Cuando seamos capaces de considerar al enemigo político como un simple adversario ocasional habremos dado un salto cualitativo hacia nuestra anhelada cultura democrática. Una cultura democrática que tenga a la justicia como basamento de la paz, sin la cual será imposible –como solía repetir un ilustre intelectual republicano– el trabajo armónico imprescindible que nos permita alcanzar los beneficios del crecimiento económico y el desarrollo social en un marco de libertad y respeto a los derechos humanos y ambientales.
Sin embargo, aun en las sociedades más desarrolladas, a veces se torna difícil conciliar las posiciones antagónicas generadas durante las batallas electorales. Una vez que el ganador se instala en el poder se prolongan las disputas, aunque por otras vías, pero iguales propósitos. Desgastar y hasta derrocar, si fuere posible, a quien administra el Gobierno. Por tanto, la batalla se declara incesante, sin atisbos de tregua ni trabajo cooperativo a favor de los grandes intereses de la República y el pueblo en general, sin distinciones cromáticas ni ideológicas. Esa, lamentablemente, ha sido la constante en nuestra historia política en los últimos 35 años. Durante la dictadura, el diálogo solo era dable entre los amigos. Para el resto, todo el rigor de un régimen despótico y despiadado.
El presidente Santiago Peña adelantó, a razón de la Nochebuena que celebramos en pocas horas más, que impulsará una “cultura del reencuentro” que nos abra el camino del debate respetuoso y productivo, despojados de los “odios y rencores” que nos distancian y enemistan, a veces, sin razones fundadas que, simplemente, se alimentan del fanatismo o la incomprensión que, en ocasiones, nacen de confusiones conceptuales o desencuentros discursivos que pueden tener un puente de entendimiento mediante el diálogo y la tolerancia. Para que este reencuentro sea viable y fructífero debe empezar por los parientes y amigos, como acertadamente apuntó el jefe de Estado.
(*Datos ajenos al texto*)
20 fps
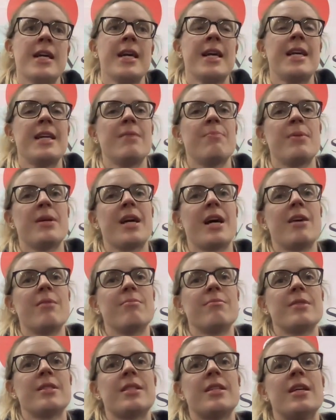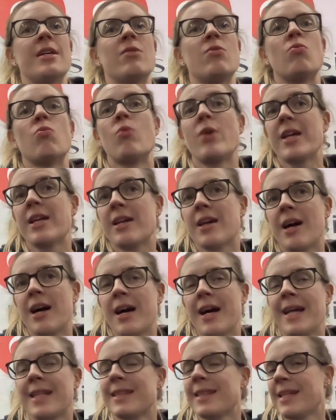it becomes weaker
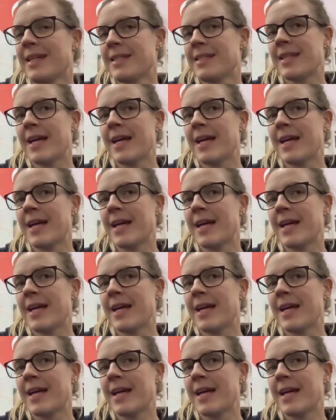and less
Porque, como solía decir el papa Juan Pablo II: “Para reconstruir una nación, primero debemos reconstruir la familia”. Familias fuertes en el amor y la solidaridad son los cimientos para un país igualmente fuerte en esos mismos valores.
Cuando se evaluó con solidez científica y principios filosóficos el paso de la Comunidad Económica Europea (1957) a la Unión Europea, los expertos e intelectuales de diversas disciplinas llegaron a la conclusión de que se hubiera empezado con los vínculos de la educación y la cultura para que dicha sociedad se consolidara con más rapidez y eficacia. De gran contribución fue el denominado “Informe Delors (Jacques)”, en el que se había insistido en mayores inversiones en el campo de la educación como un elemento clave para una mejor integración continental. Había establecido los cuatro pilares clave de la educación. A los ya tradicionales –aprender a conocer, aprender a hacer y aprender a ser– añadió un elemento sustancial: aprender a convivir o a vivir juntos.
Para que los buenos deseos del presidente de la República se conviertan en realidad será esencial que los líderes actuales (políticos, sociales, gremiales, empresariales) depongan su actitud de confrontación y empiecen a practicar la cultura de la cooperación. Estamos hablando de un proceso largo proyectado a involucrar a varias generaciones. Se trata de recuperar una escuela cultivadora de valores. Que, aparte del conocimiento, destrezas y habilidades, incorpore actitudes y comportamientos que contribuyan a formar ciudadanos comprometidos con la honestidad, la ética profesional y la moral personal. Ese es el camino para forjar un país mejor, que honre la memoria de los grandes estadistas que dejaron de lado sus ambiciones personales para poner a la nación en primer lugar.
Esa “cultura democrática” que abre las puertas al reencuentro entre paraguayos y paraguayas tiene dos ámbitos de gestación y fortalecimiento: el hogar y la escuela. Lo que no impide, insistimos, que tenga como punto de partida un amplio consenso sectorial para sacar al Paraguay de su estado de postración y pobreza. Y, sobre todo, para desalentar la corrupción mediante un ataque frontal e implacable a la impunidad.
El presidente Santiago Peña, ahora que exteriorizó su pensamiento tendiente a reconstruir la paz social, deberá avanzar hacia la siguiente etapa: formular una propuesta de unidad nacional para enfrentar los grandes compromisos que nos aguardan como país: la lucha contra la pobreza y la corrupción, una campaña a favor de una educación de calidad y una salud para todos, y una estrategia inteligente y firme para derrotar a la inseguridad y el crimen organizado. Ningún paraguayo de bien podrá rehuir esta convocatoria de la patria.